Income-related inequity in initiation of evidence-based therapies among patients with acute myocardial infarction

Journal of General Internal Medicine, Volume 26, Issue 11, United States, p.1329 - 1335 (2011)
Journal Article

BACKGROUND: Previous research has shown a socioeconomic status (SES) gradient in the receipt of cardiac services following acute myocardial infarction (AMI), but much less is known about SES and the use of secondary preventive medicines following AMI. OBJECTIVES: To examine the role of income in initiation of treatment with ACE-inhibitors, beta-blockers and statins in the 120 days following discharge from hospital for first AMI. DESIGN: A cross-sectional study with a population-based cohort.
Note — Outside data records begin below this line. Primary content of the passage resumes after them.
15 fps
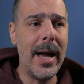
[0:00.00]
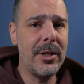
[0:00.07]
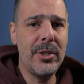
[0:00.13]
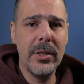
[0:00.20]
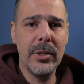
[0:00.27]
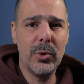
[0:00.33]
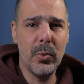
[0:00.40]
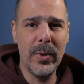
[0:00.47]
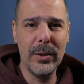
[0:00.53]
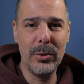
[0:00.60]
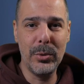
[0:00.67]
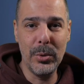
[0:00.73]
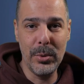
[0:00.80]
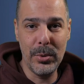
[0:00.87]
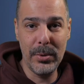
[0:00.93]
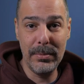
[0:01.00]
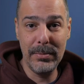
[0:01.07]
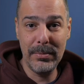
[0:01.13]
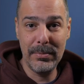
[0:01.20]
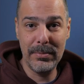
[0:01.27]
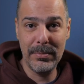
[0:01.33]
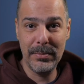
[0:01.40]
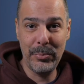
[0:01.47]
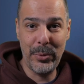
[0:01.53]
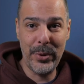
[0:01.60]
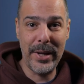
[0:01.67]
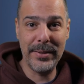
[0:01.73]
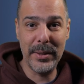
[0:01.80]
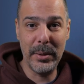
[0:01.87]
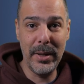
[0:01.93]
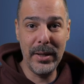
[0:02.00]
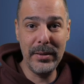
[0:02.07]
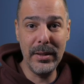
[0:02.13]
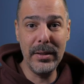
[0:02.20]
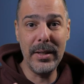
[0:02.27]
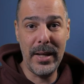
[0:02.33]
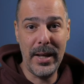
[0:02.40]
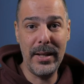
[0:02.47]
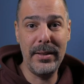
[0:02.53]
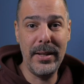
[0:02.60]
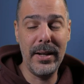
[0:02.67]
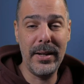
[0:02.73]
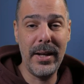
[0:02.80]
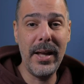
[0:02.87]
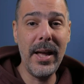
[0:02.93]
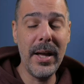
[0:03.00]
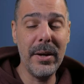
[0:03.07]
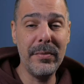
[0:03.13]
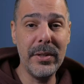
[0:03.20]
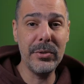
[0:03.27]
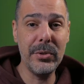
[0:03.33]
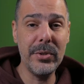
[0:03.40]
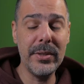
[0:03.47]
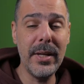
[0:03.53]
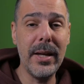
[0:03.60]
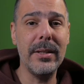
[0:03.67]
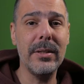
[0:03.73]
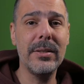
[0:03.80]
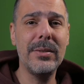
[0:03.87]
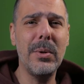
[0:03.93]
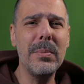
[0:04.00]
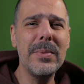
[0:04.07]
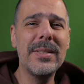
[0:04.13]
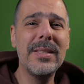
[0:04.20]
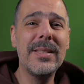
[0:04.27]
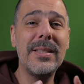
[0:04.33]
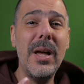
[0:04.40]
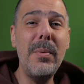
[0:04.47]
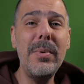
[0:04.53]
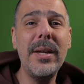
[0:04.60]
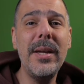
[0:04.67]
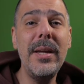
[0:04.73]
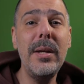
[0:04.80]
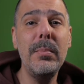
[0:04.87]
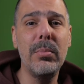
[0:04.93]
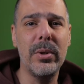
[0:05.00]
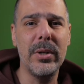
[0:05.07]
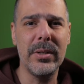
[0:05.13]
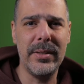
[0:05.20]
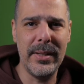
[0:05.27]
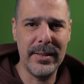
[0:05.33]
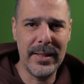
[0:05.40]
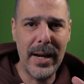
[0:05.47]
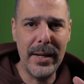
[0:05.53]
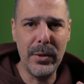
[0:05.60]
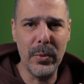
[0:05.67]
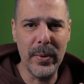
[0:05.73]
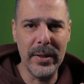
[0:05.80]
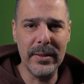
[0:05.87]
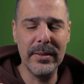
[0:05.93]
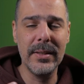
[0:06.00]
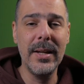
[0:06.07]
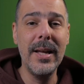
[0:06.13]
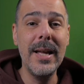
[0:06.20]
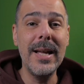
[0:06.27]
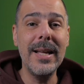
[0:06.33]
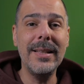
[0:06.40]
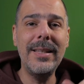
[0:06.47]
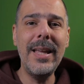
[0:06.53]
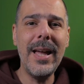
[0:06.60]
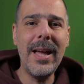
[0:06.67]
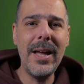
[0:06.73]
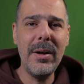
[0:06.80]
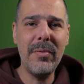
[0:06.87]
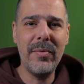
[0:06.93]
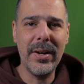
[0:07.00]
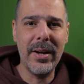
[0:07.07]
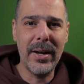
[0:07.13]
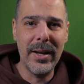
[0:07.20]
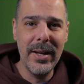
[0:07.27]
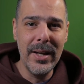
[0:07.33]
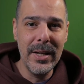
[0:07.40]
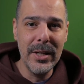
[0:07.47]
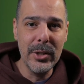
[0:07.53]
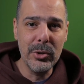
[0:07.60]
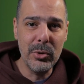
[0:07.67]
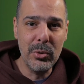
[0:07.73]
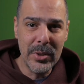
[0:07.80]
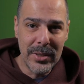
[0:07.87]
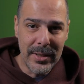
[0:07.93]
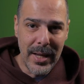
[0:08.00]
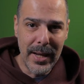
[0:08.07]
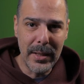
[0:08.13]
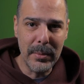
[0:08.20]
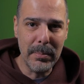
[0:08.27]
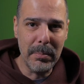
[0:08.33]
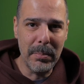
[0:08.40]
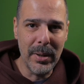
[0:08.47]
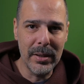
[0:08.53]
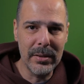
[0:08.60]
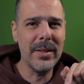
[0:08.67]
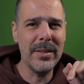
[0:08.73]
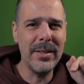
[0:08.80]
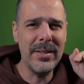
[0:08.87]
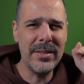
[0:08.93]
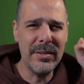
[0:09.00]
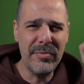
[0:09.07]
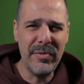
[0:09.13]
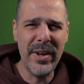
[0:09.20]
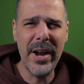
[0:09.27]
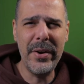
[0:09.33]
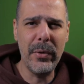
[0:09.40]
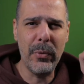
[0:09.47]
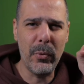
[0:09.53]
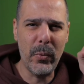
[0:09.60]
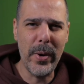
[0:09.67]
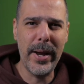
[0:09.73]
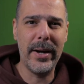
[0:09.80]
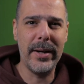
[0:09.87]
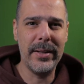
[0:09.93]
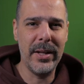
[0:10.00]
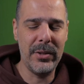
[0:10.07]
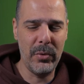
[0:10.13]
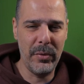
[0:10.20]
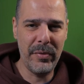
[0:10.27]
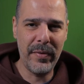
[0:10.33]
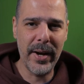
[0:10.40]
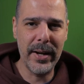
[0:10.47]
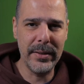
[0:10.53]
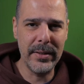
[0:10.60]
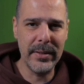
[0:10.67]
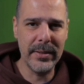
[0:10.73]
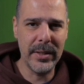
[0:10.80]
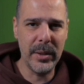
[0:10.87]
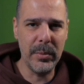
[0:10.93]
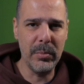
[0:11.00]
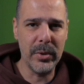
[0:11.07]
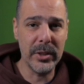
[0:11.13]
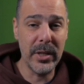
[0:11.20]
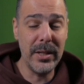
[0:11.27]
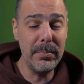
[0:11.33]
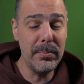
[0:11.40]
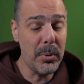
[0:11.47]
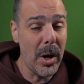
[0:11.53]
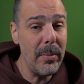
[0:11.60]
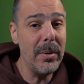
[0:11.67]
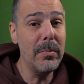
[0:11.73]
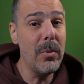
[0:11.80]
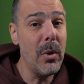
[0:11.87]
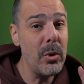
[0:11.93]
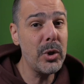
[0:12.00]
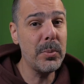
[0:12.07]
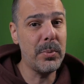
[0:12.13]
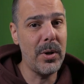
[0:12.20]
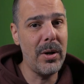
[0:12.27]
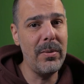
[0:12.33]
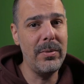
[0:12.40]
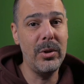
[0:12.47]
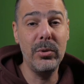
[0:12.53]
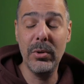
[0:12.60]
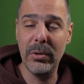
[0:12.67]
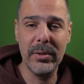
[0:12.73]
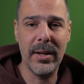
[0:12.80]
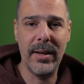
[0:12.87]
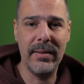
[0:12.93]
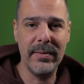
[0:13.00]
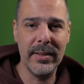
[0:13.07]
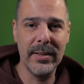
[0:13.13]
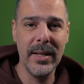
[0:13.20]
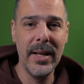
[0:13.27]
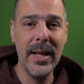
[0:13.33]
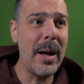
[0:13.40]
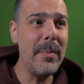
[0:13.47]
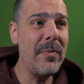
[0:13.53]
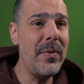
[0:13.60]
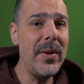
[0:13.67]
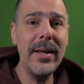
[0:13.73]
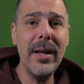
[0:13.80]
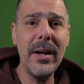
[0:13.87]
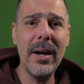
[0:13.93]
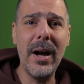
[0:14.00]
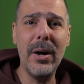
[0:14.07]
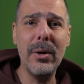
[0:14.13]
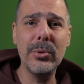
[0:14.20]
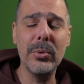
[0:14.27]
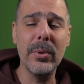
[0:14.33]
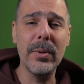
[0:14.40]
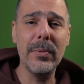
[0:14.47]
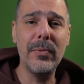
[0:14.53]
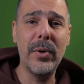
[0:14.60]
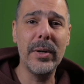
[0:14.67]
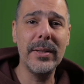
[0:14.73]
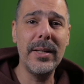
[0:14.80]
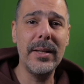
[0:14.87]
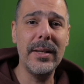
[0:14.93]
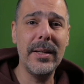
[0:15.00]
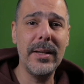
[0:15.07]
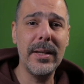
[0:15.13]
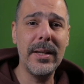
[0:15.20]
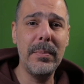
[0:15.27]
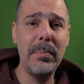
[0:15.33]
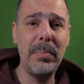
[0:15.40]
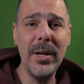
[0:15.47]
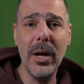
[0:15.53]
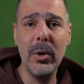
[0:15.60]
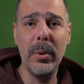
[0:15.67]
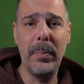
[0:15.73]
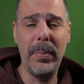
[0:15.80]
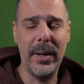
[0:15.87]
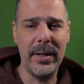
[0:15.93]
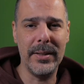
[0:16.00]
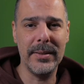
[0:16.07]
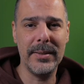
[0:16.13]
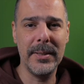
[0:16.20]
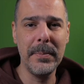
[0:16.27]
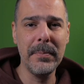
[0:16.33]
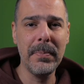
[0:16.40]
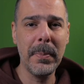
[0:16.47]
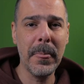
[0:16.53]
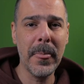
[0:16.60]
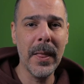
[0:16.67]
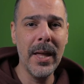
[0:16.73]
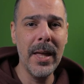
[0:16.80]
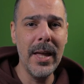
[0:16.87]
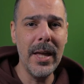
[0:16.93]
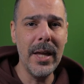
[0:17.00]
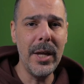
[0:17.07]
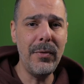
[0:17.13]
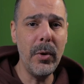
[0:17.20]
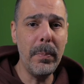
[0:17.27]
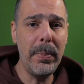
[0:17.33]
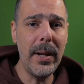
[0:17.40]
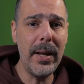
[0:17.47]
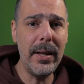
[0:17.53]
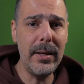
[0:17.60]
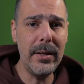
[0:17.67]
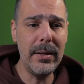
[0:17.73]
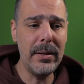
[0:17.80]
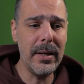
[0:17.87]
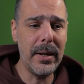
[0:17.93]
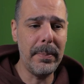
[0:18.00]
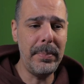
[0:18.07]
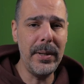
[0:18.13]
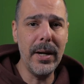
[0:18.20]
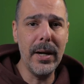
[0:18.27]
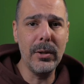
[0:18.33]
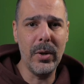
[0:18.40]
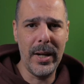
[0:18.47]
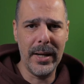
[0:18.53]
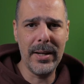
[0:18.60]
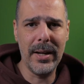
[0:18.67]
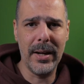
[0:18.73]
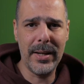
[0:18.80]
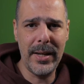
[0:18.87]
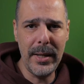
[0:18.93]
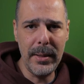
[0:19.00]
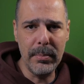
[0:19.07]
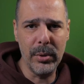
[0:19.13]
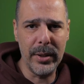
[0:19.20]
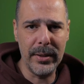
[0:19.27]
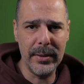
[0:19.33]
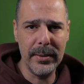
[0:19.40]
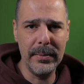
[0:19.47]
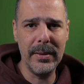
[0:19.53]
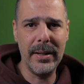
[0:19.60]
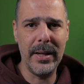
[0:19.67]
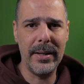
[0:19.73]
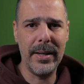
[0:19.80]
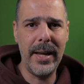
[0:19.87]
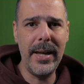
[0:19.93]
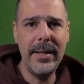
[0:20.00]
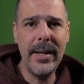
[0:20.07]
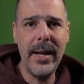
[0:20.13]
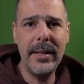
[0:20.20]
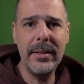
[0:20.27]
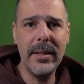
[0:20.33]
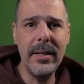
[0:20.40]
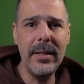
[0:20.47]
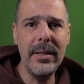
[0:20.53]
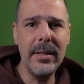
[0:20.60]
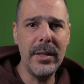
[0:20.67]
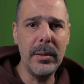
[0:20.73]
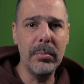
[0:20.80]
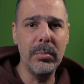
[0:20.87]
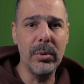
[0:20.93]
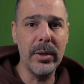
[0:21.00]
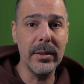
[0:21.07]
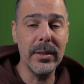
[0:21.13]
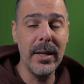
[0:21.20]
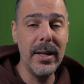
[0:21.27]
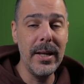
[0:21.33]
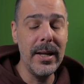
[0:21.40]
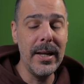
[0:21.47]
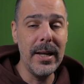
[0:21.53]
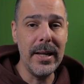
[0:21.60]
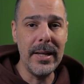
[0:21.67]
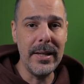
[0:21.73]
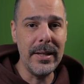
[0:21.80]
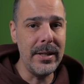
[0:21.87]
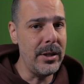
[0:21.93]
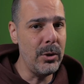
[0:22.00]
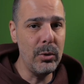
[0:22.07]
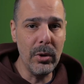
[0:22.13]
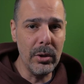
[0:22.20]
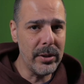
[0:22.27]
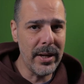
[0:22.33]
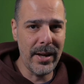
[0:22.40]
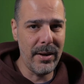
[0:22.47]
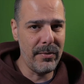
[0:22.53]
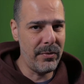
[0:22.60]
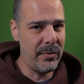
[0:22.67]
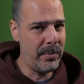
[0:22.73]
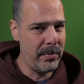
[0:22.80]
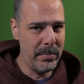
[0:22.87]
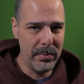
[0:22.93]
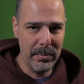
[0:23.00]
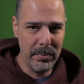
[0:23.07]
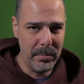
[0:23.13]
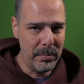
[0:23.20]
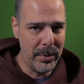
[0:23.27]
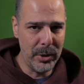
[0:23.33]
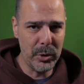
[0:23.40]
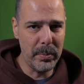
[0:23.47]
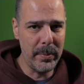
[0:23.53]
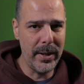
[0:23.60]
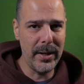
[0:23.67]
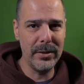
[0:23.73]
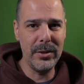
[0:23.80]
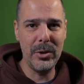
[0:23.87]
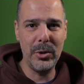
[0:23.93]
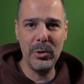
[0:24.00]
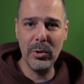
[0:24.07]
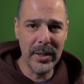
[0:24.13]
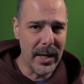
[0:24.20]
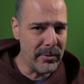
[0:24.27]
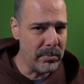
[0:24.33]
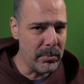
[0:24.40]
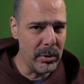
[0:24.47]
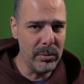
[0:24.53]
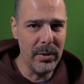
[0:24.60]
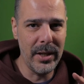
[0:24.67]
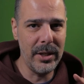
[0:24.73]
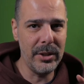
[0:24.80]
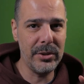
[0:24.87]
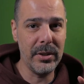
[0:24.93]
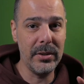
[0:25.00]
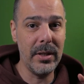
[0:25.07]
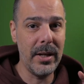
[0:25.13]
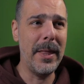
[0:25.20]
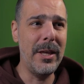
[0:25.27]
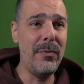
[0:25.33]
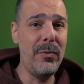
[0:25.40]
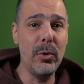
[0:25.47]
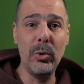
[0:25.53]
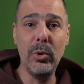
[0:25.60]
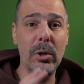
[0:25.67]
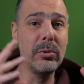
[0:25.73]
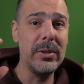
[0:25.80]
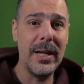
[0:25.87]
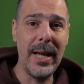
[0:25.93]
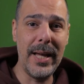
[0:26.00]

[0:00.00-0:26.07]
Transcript: I just want to press a button and then I have the sustain. So some keyboards, the tiny ones, they have a sustain button. It's very rare that you'll find these keyboards, and most probably you don't have it. I'm thinking also for the piano players. If you play a piano like a keyboard, like 88 key keyboard. You don't have pitch bend, you don't have modulation. If you don't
PARTICIPANTS: First-time AMI patients between age 40 and 100 discharged alive from the hospital and surviving at least 120 days following discharge between January 1, 1999 and September 3, 2006. MAIN MEASURES: Binary variables indicating whether the patient had filled at least one prescription for each of the medicines of interest. KEY RESULTS: Our results reveal a significant and positive income gradient with initiation of the guideline-recommended medicines among male AMI patients. Men in the third income quintile and above were significantly more likely to initiate treatment with any of the medicines than those in the first quintile, with those in the fifth income quintile having 37%, 50% and 71% higher odds of initiating ACE-inhibitors, beta-blockers and statins, respectively, than men in the lowest income quintile [OR = 1.37 95% CI (1.24, 1.51); OR = 1.50 95% CI (1.35, 1.68); and OR = 1.71 95% CI (1.53, 190)]. The gradient was not present among women, although women in the fifth income quintile were more likely to initiate beta-blockers and statins than women in the lowest income quintile [OR = 1.25 95% CI (1.06, 1.47) and OR = 1.32 95% CI (1.12, 1.54)]. CONCLUSIONS: There were inequities in treatment following AMI in the form of a clear and often significant gradient between income and initiation of evidence-based pharmacologic therapies among male patients. This gradient persisted despite significant changes in coverage levels for the costs of these medicines.